**TASK GOAL:**
Copy the data that follows exactly. Include no pictures.

**SUPPLIED RECORDS:**
——
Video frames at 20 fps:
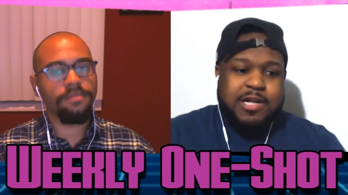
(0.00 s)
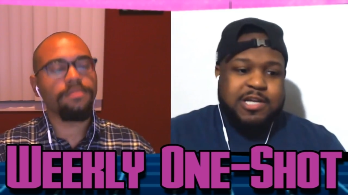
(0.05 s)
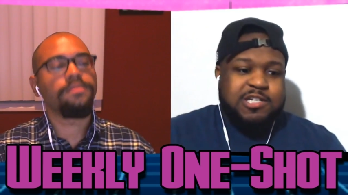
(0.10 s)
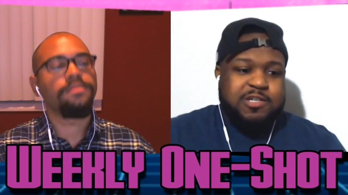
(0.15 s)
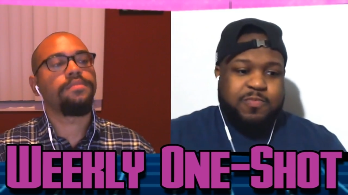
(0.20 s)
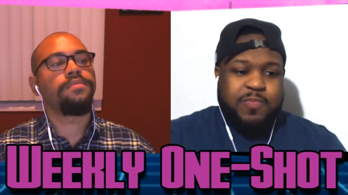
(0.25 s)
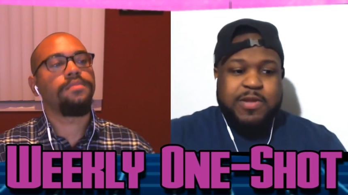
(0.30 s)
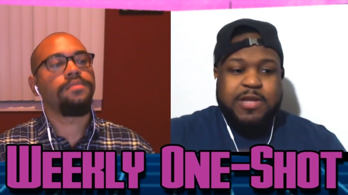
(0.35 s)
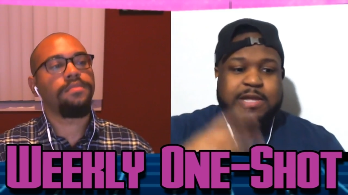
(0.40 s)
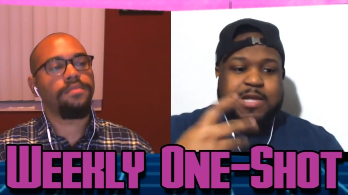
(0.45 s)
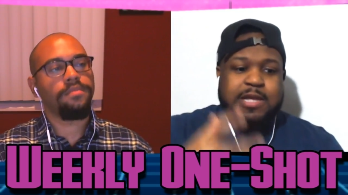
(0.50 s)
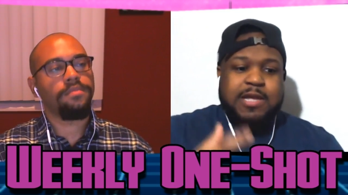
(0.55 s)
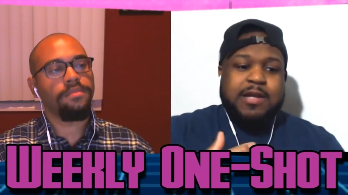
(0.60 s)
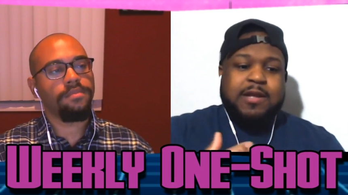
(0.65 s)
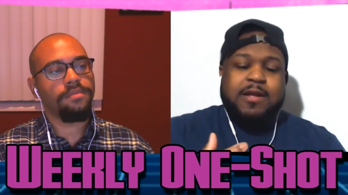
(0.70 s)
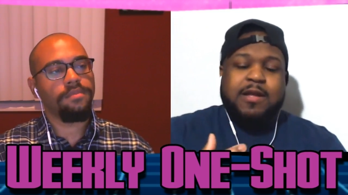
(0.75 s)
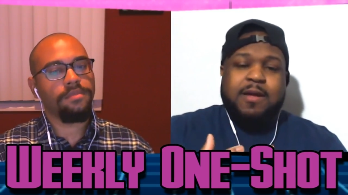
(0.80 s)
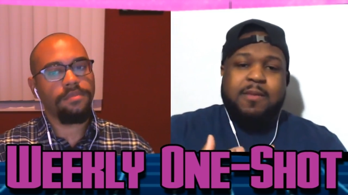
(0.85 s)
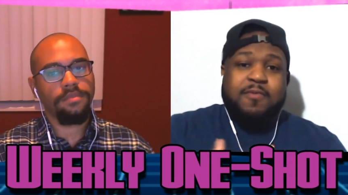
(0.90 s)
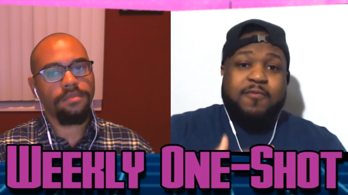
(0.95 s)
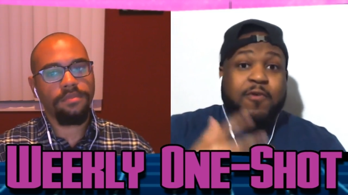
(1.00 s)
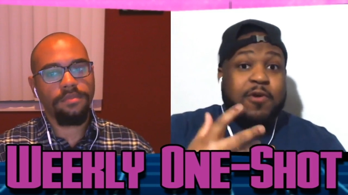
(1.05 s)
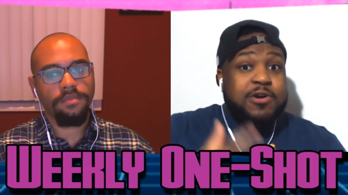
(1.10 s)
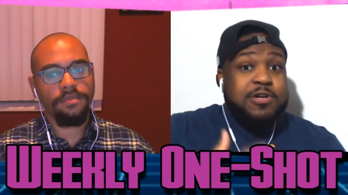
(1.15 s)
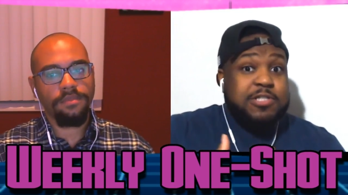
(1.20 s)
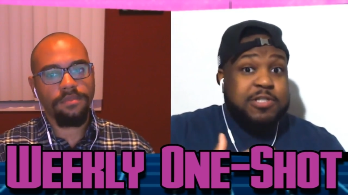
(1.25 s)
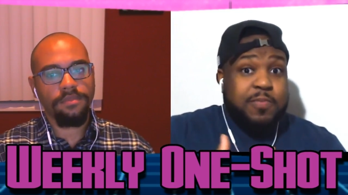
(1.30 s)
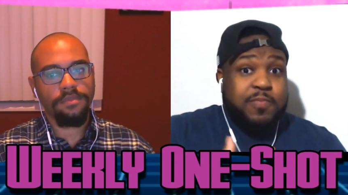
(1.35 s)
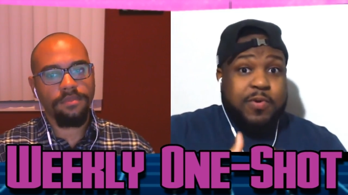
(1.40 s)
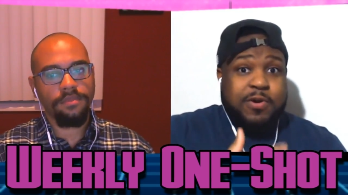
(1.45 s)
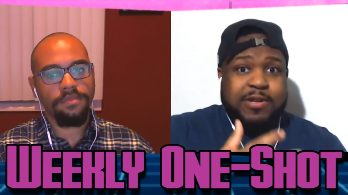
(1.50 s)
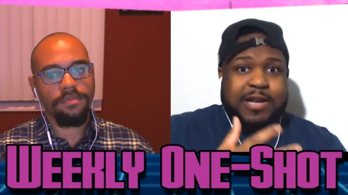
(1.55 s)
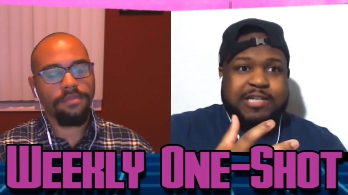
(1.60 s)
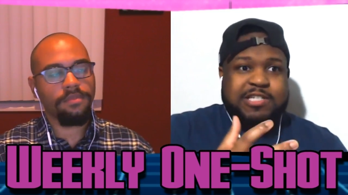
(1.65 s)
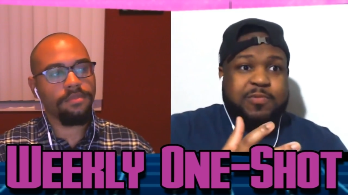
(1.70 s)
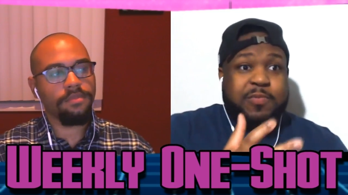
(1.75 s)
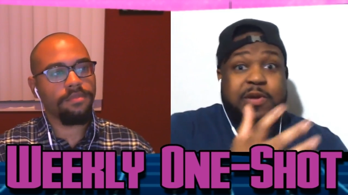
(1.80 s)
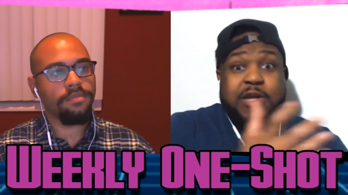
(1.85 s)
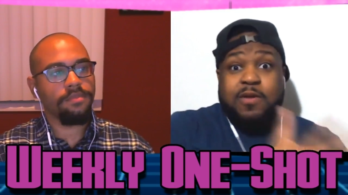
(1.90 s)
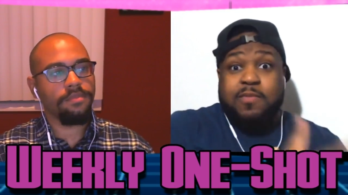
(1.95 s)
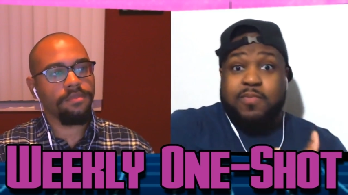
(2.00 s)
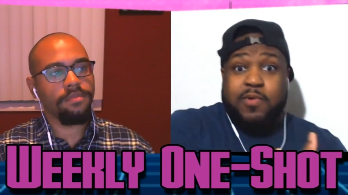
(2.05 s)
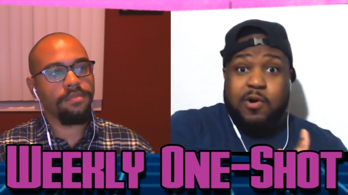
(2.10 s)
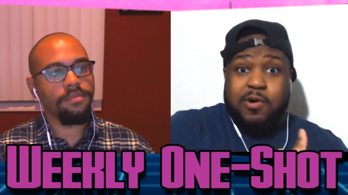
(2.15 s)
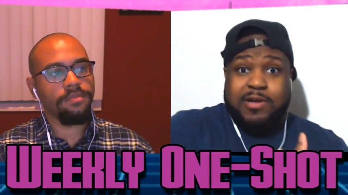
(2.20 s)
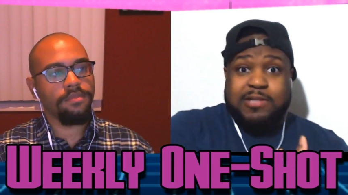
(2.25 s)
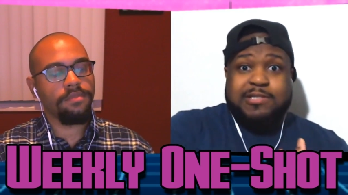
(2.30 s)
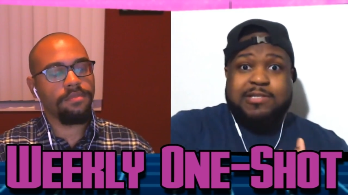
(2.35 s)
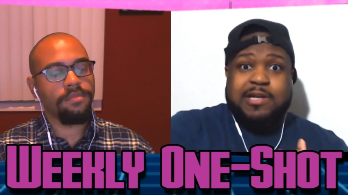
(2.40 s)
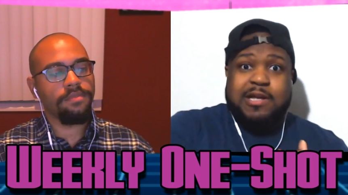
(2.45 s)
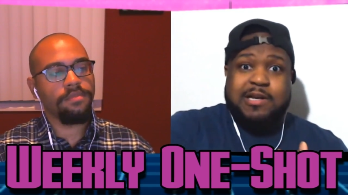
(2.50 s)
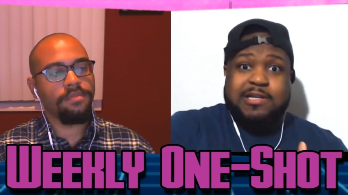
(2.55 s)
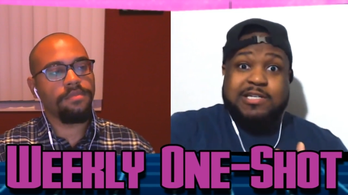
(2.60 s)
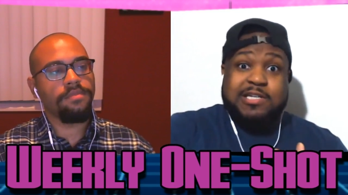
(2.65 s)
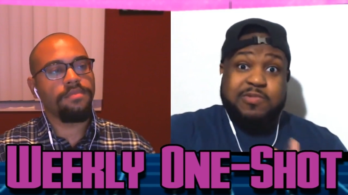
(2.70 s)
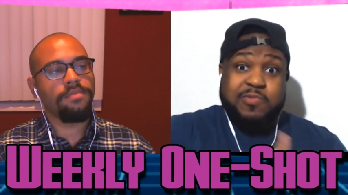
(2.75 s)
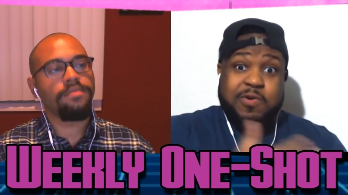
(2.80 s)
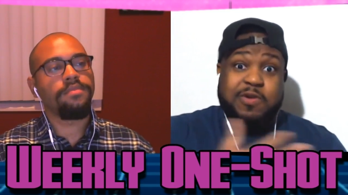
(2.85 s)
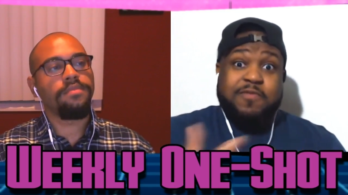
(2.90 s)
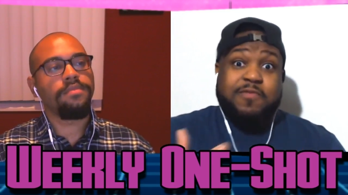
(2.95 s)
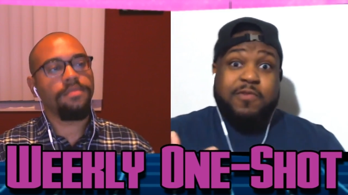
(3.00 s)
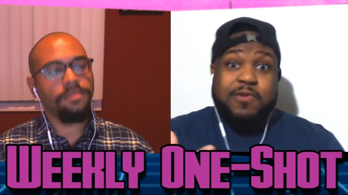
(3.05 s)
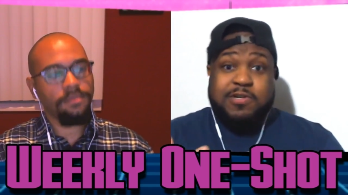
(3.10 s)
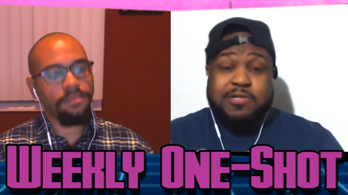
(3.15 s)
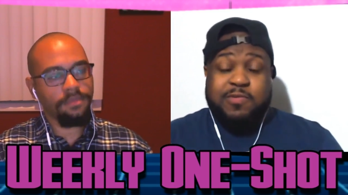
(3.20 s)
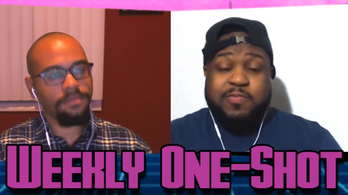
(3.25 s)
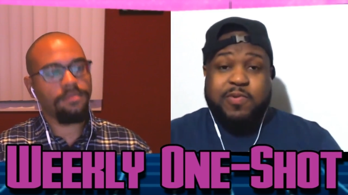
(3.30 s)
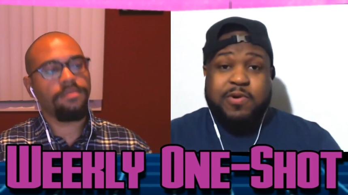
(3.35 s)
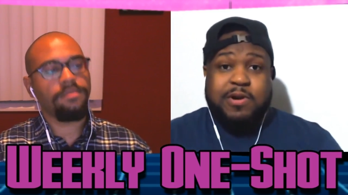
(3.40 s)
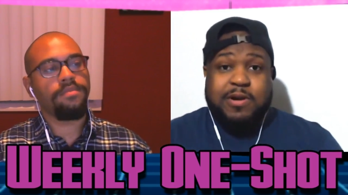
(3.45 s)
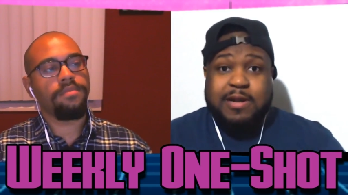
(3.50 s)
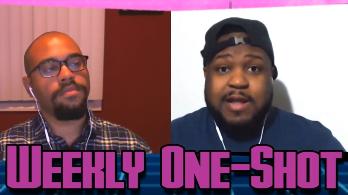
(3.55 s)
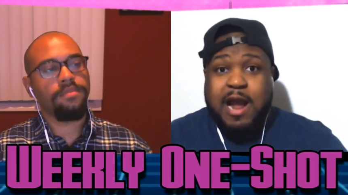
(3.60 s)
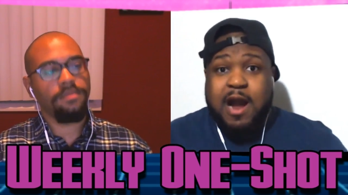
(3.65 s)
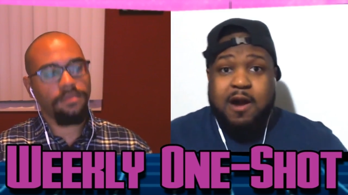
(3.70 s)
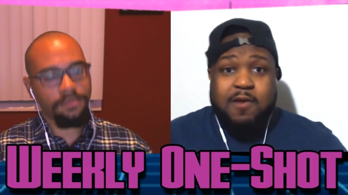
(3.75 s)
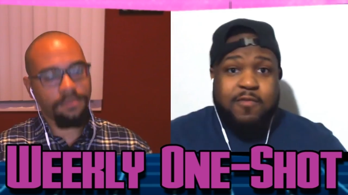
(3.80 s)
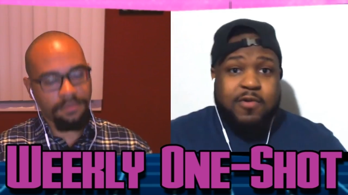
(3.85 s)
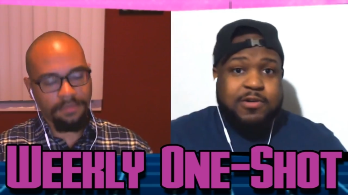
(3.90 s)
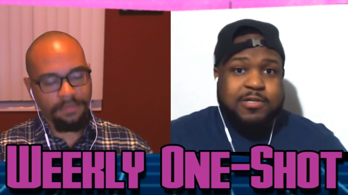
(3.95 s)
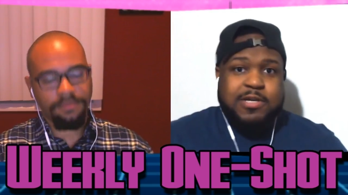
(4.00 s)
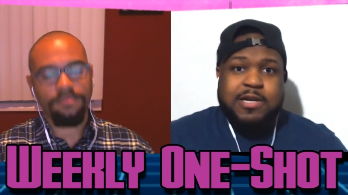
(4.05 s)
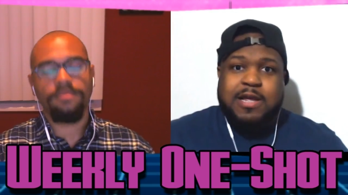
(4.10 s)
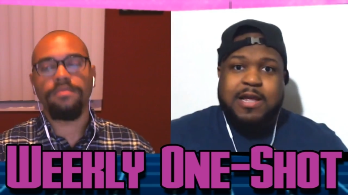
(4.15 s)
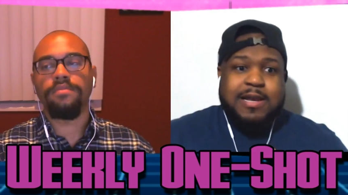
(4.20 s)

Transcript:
Speaker 1: Speaking before he used to like speaking broken sentences when he first appeared in the Arrowverse.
——
**FINISHED EXERCISE:**
Video frames at 20 fps:
(0.00 s)
(0.05 s)
(0.10 s)
(0.15 s)
(0.20 s)
(0.25 s)
(0.30 s)
(0.35 s)
(0.40 s)
(0.45 s)
(0.50 s)
(0.55 s)
(0.60 s)
(0.65 s)
(0.70 s)
(0.75 s)
(0.80 s)
(0.85 s)
(0.90 s)
(0.95 s)
(1.00 s)
(1.05 s)
(1.10 s)
(1.15 s)
(1.20 s)
(1.25 s)
(1.30 s)
(1.35 s)
(1.40 s)
(1.45 s)
(1.50 s)
(1.55 s)
(1.60 s)
(1.65 s)
(1.70 s)
(1.75 s)
(1.80 s)
(1.85 s)
(1.90 s)
(1.95 s)
(2.00 s)
(2.05 s)
(2.10 s)
(2.15 s)
(2.20 s)
(2.25 s)
(2.30 s)
(2.35 s)
(2.40 s)
(2.45 s)
(2.50 s)
(2.55 s)
(2.60 s)
(2.65 s)
(2.70 s)
(2.75 s)
(2.80 s)
(2.85 s)
(2.90 s)
(2.95 s)
(3.00 s)
(3.05 s)
(3.10 s)
(3.15 s)
(3.20 s)
(3.25 s)
(3.30 s)
(3.35 s)
(3.40 s)
(3.45 s)
(3.50 s)
(3.55 s)
(3.60 s)
(3.65 s)
(3.70 s)
(3.75 s)
(3.80 s)
(3.85 s)
(3.90 s)
(3.95 s)
(4.00 s)
(4.05 s)
(4.10 s)
(4.15 s)
(4.20 s)

Transcript:
Speaker 1: Speaking before he used to like speaking broken sentences when he first appeared in the Arrowverse.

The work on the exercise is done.